Innovation needs to be fostered within a culture that is open to change and free from restricting attitudes and behaviors (Davila et al., 2013). So much of this culture development relies on the leadership approach of those with the power to make change. Change is the province of leaders (Kouzes and Posner, 2012), and how they approach change will determine whether or not the culture is open to change. For a leader with a “great man” approach that barks orders, expects people to fall in line, and bristles up when challenged (Northouse, 2013), the organizational culture will be reluctant to change and fearful of innovation.

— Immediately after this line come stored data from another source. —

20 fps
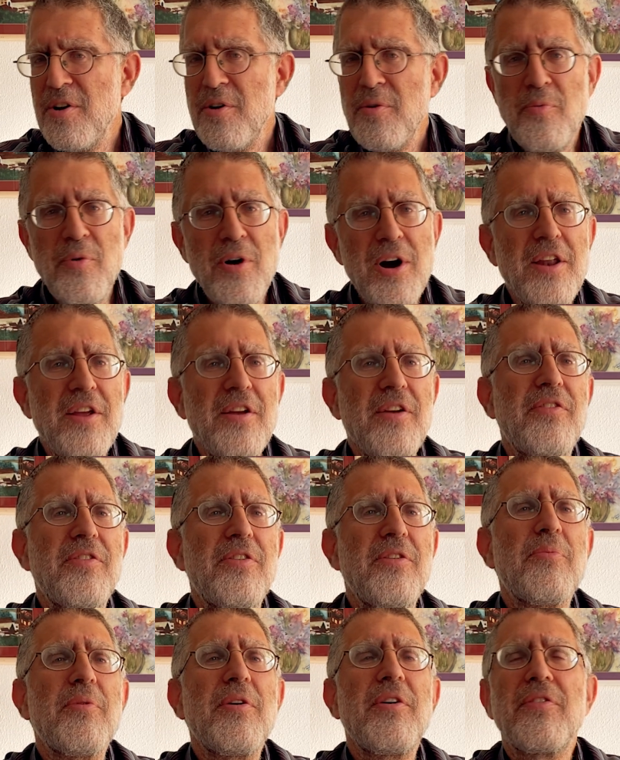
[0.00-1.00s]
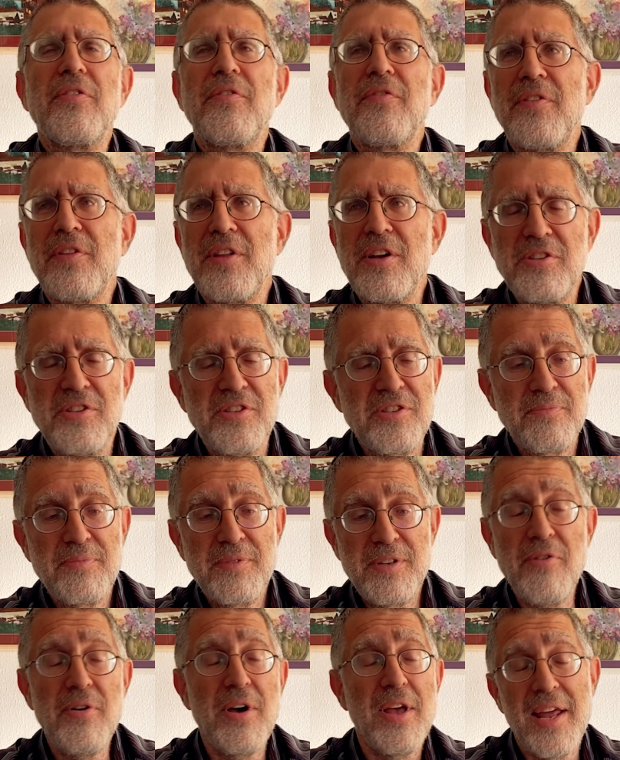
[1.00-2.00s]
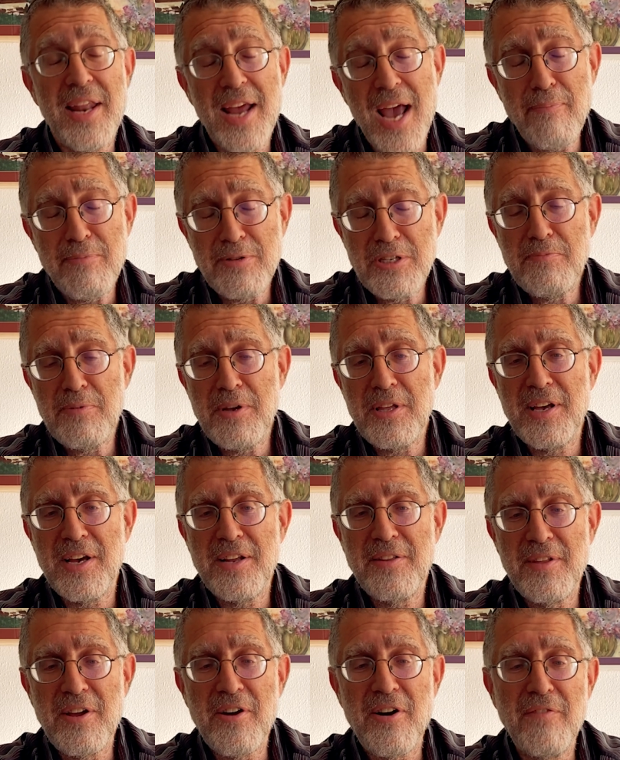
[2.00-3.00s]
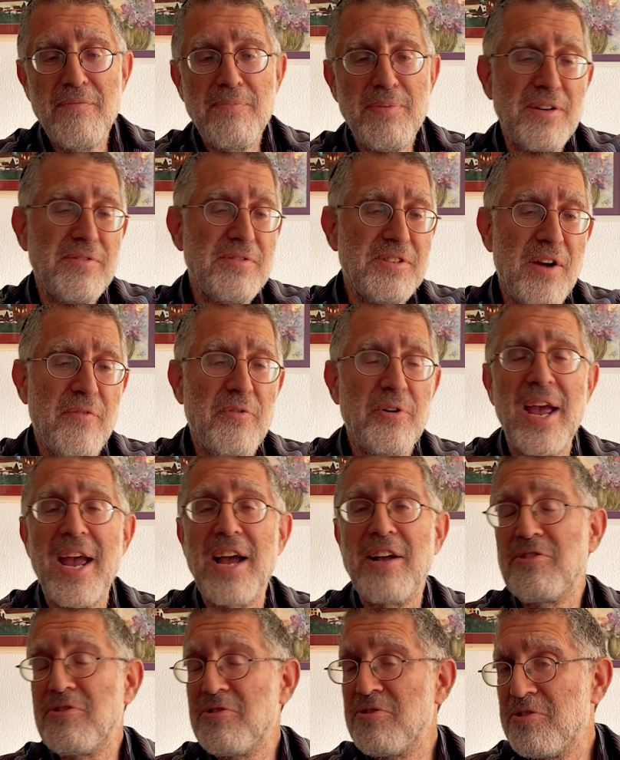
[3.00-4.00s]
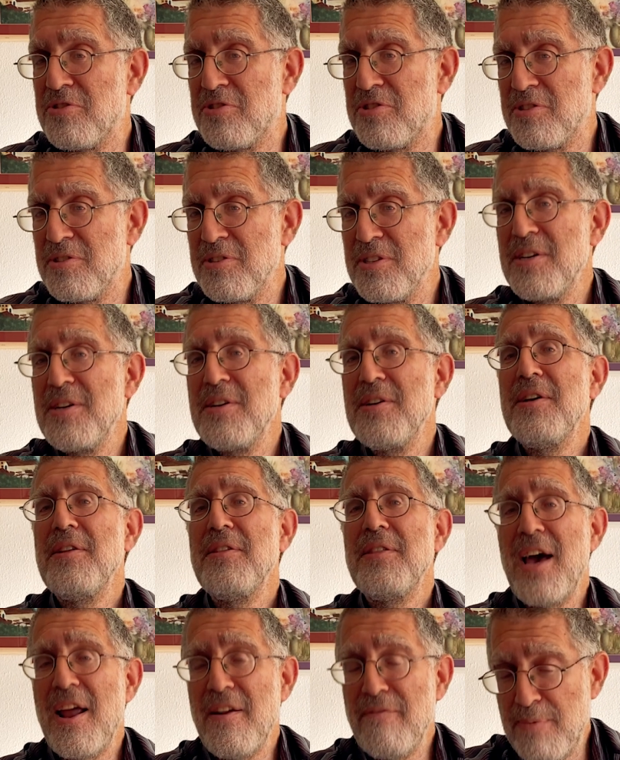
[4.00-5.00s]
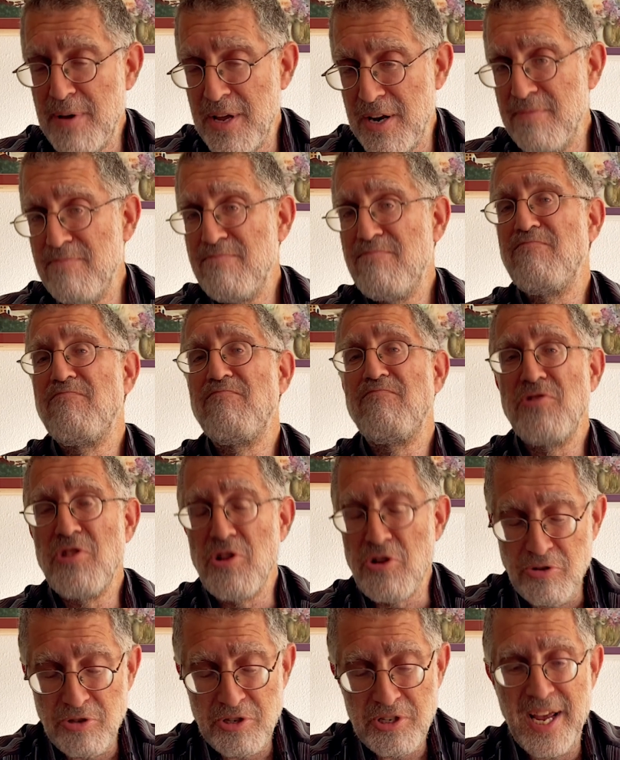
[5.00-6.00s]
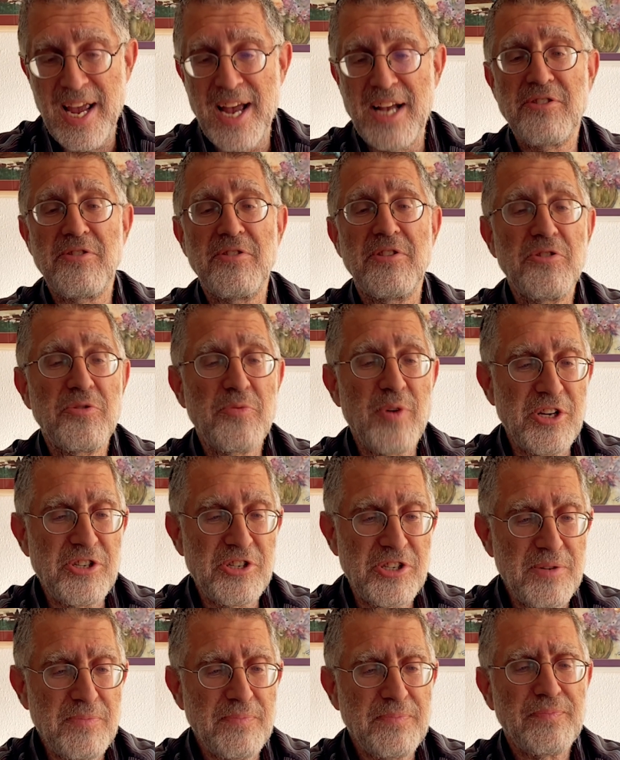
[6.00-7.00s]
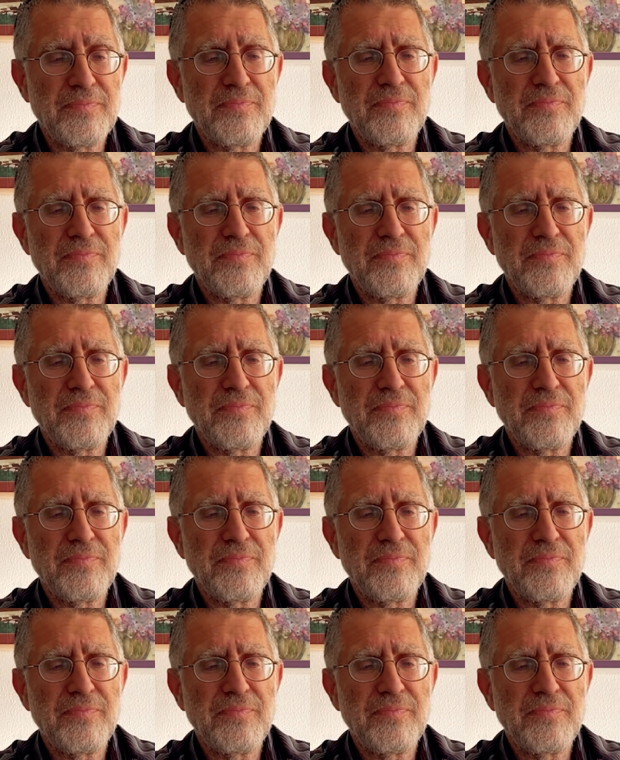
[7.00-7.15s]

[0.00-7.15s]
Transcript: What is the reason for this? So it happens to be that there have been several answers that have been used to answer this question.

For the leader that operates from a servant mentality, seeking out input, embracing ideas from others, and quick to admit mistakes (Northouse, 2013), the culture is excited at the prospect of change because they trust the leader has the well-being of others in mind.
As a leader, I have learned there are challenging elements of my personality that are not conducive to change and innovation. First and foremost is my affinity for order and process. My mind spends a great deal of time eliminating uncertainty and question marks because I believe when uncertainty is eliminated, safety and security will abound. What I have learned I need to do is not eliminate uncertainty, because that is impossible, but I need to learn to be flexible, exploratory, open, and quick to embrace change while still promoting safety and security. I must help followers understand that change does not create uncertainty, but a lack of preparedness and faith create uncertainty. If we know we can navigate any challenge that comes our way, and have faith that God has our well-being in mind, then our anchors are set and we are ready to ebb and flow with the storms of life.
Davila, T., Epstein, M. J., & Shelton, R. D. (2013). Making innovation work: how to manage it, measure it, and profit from it (Updated ed). Upper Saddle River, N.J: FT Press.
Kouzes, J. M., & Posner, B. Z. (2012). The leadership challenge: how to make extraordinary things happen in organizations (5th ed). San Francisco, CA: Jossey-Bass.
Northouse, P. G. (2013). Leadership: theory and practice (6th ed). Thousand Oaks: SAGE.